Popstar: Never Stop Never Stopping (June 3rd)
While perhaps not the most mainstream of projects and seeming to have a comedic take that doubles down on the absurd, this Andy Samberg vehicle’s trailer has played on a loop in front of nearly every movie released in 2016. Featuring an ensemble of – deep breath – Bill Hader, Will Arnett, Mya Rudolph, Adam Levine, Martin Sheen, Joan Cusack, Imogen Poots and probably Seattle’s own Brian Taibl at this rate, Popstar looks like the right mix of This is Spinal Tap celebrity skewering and Anchorman stupidity, with Samberg as an egotistical music artist that would make Kanye humble.

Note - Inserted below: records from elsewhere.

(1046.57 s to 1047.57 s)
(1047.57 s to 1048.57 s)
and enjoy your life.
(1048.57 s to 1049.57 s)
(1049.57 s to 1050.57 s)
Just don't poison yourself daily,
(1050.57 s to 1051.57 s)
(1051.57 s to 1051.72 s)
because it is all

Swiss Army Man (June 24th)
If Popstar is the most likely comedy to be a surprise hit this summer, Swiss Army Man is probably the comedy that people will be most likely say, “What the hell is that movie?” about. Daniel Radcliffe plays a dead body that gets dragged around by Paul Dano. That’s the plot. It’s said to have a lot of farting and apparently Mary Elizabeth Winstead. This film, which I assure you is a legit thing, gained mass applause and eerie looks when it premiered at Sundance.
The BFG (July 1st)
This is a Steven Spielberg film. Wait; more needs be said? The script is by Melissa Mathison, who made a little film called E.T. with Spielberg. Plus it’s an adaptation of a beloved Roald Dahl story about a young girl and her friendship with the titular Big Friendly Giant. Aaaand…Spielberg. That’s enough people.

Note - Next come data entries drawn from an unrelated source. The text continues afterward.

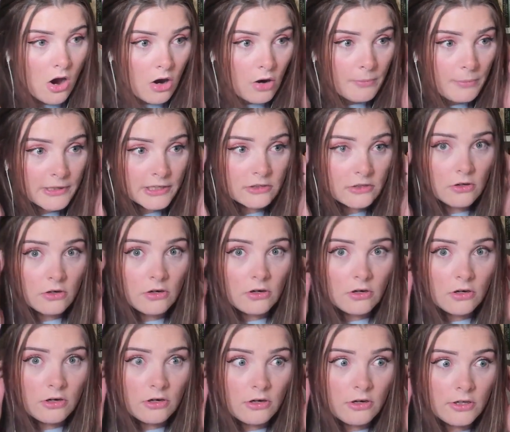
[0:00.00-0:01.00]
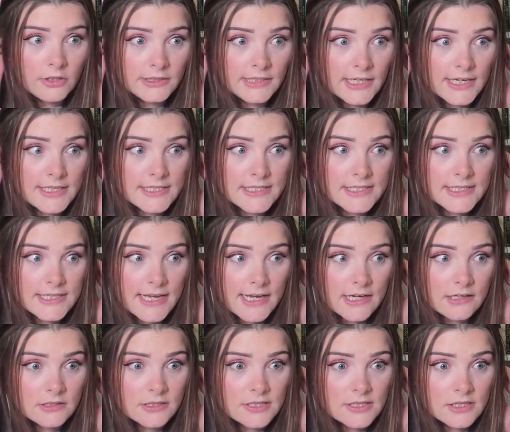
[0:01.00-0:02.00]
Oh my god, that
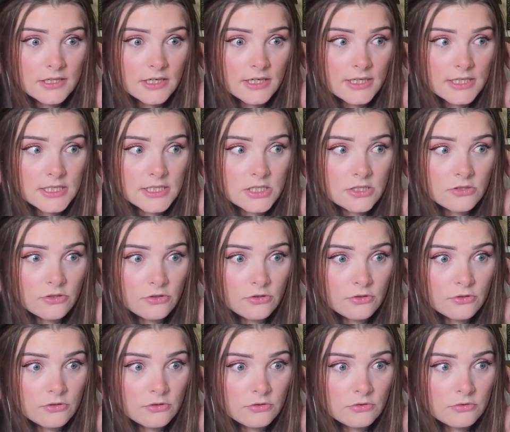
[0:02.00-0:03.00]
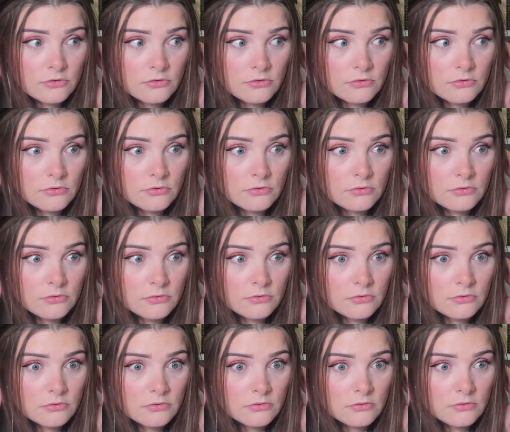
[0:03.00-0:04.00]
sound design is so
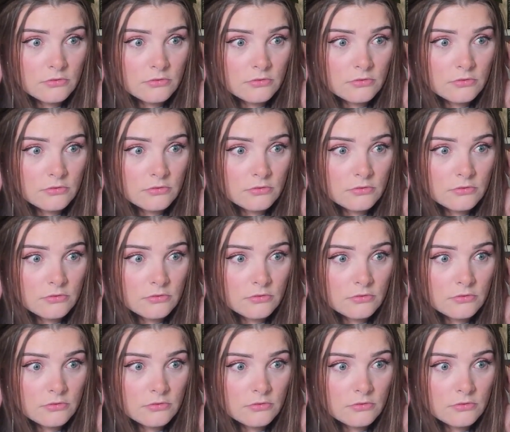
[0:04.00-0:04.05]
cool.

Captain Fantastic (July 8th)
Not the latest Marvel pic, nor an Elton John biopic, Captain Fantastic finds Viggo Mortensen as a particularly peculiar father forced to leave the nest in the literal woods of the Pacific Northwest. Mortensen is one of the most unsung actors today, working dark dramas, action and thrillers, with a range in earnestness and eeriness that spans multiple languages, and amassed a lot of praise for this performance. Good word for the movie as a whole also came from Sundance and an entry into the Cannes Film Festival in a few weeks. Captain Fantastic could be this summer’s indie breakout everyone chats about.
Kubo and the Two Strings (August 19th)
Laika, the animation studio that has so-far brought us the delectable treats Coraline, ParaNorman and The Boxtrolls, is back with the stunning looking, biggest budget outing in the studio’s existence. Kubo and the Two Strings once more focuses on a child protagonist, this time a young boy finding himself caught up in a long-standing dispute of locals, gods, monsters and samurai. With a, frankly, flawless history as a beacon for stop-motion films, anything Laika produces at this point is a must-see and a glance at the images for Kubo so far only implore greater giddiness.

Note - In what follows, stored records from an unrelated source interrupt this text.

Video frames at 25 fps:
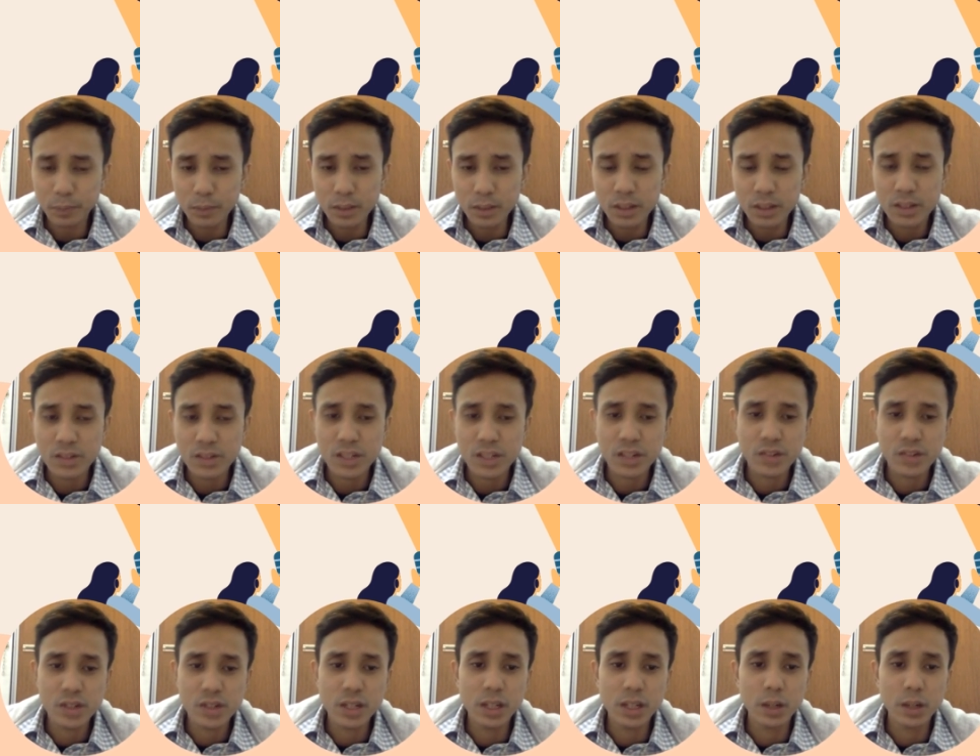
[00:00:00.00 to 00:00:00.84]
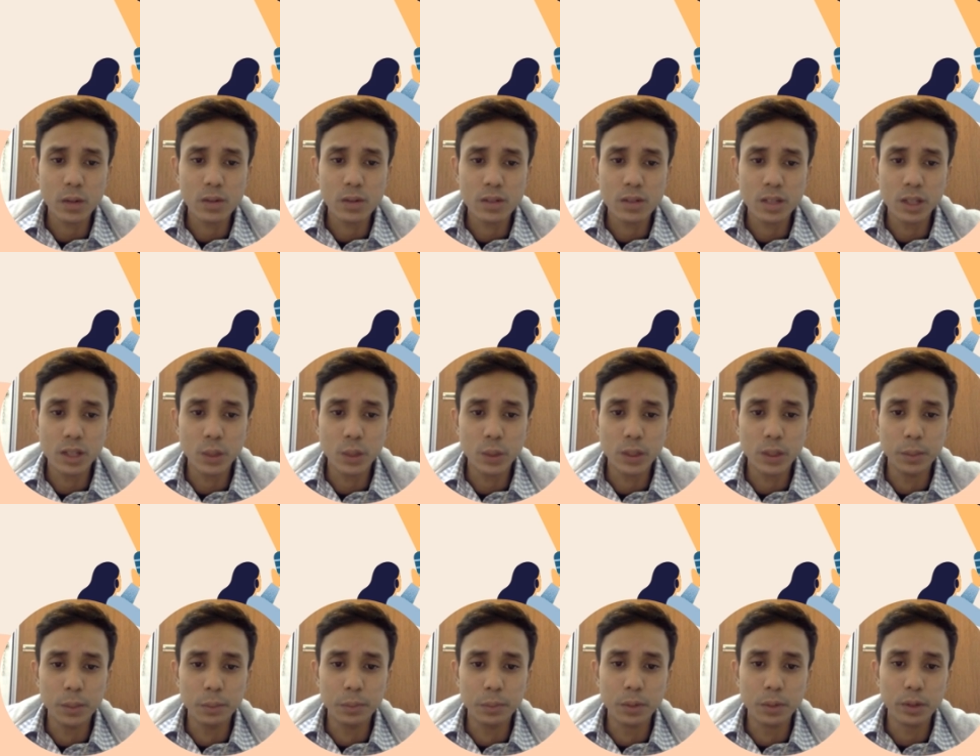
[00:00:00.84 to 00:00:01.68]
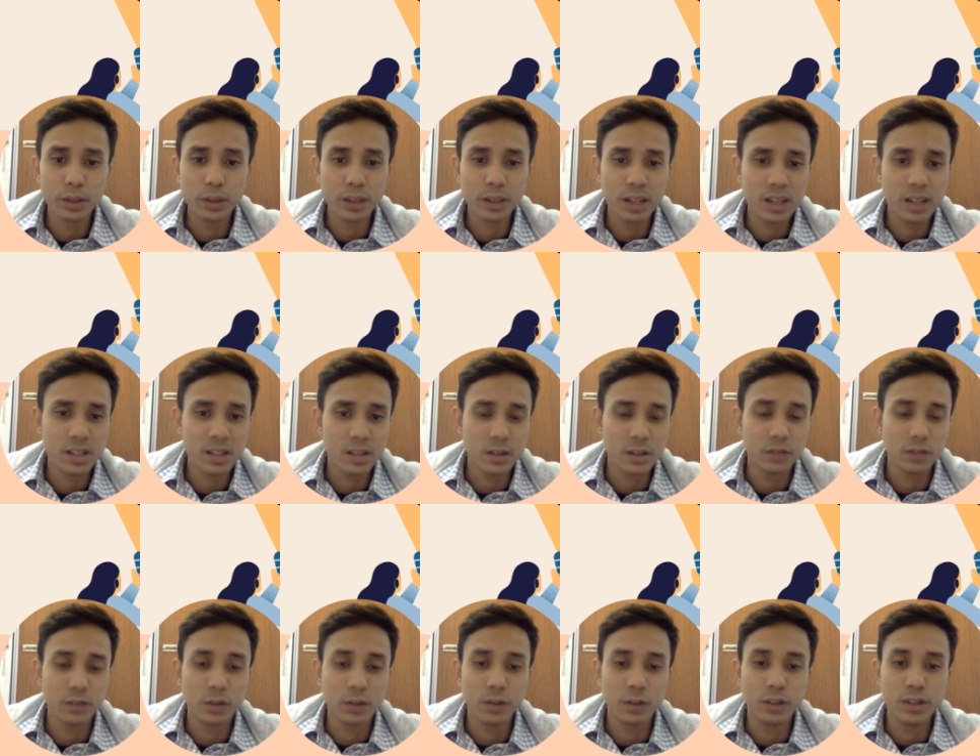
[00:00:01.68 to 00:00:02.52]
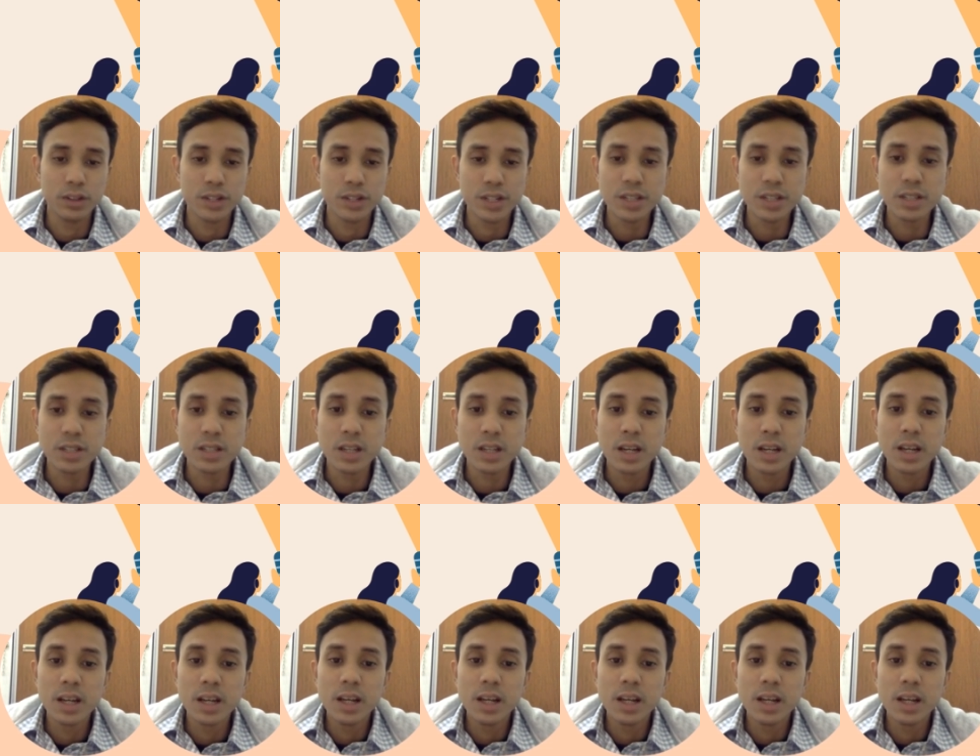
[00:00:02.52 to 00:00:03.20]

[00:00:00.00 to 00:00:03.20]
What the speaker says: is actually constitute a broad class of conditions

The Intervention (August 26th)
Terrific and underrated actress Clea Duvall writes, directs and stars in this dramatic comedy in which a bunch of friends laugh, hang and try to figure out how to convince someone to get a divorce. Also featuring the terrific Melanie Lynskey, Alia Shawkat, Natasha Lyonne and Cobie Smulders, The Intervention sounds like the right palette cleanser between four months of bloated boom-boom pics and the next four months of bloated Oscar flicks.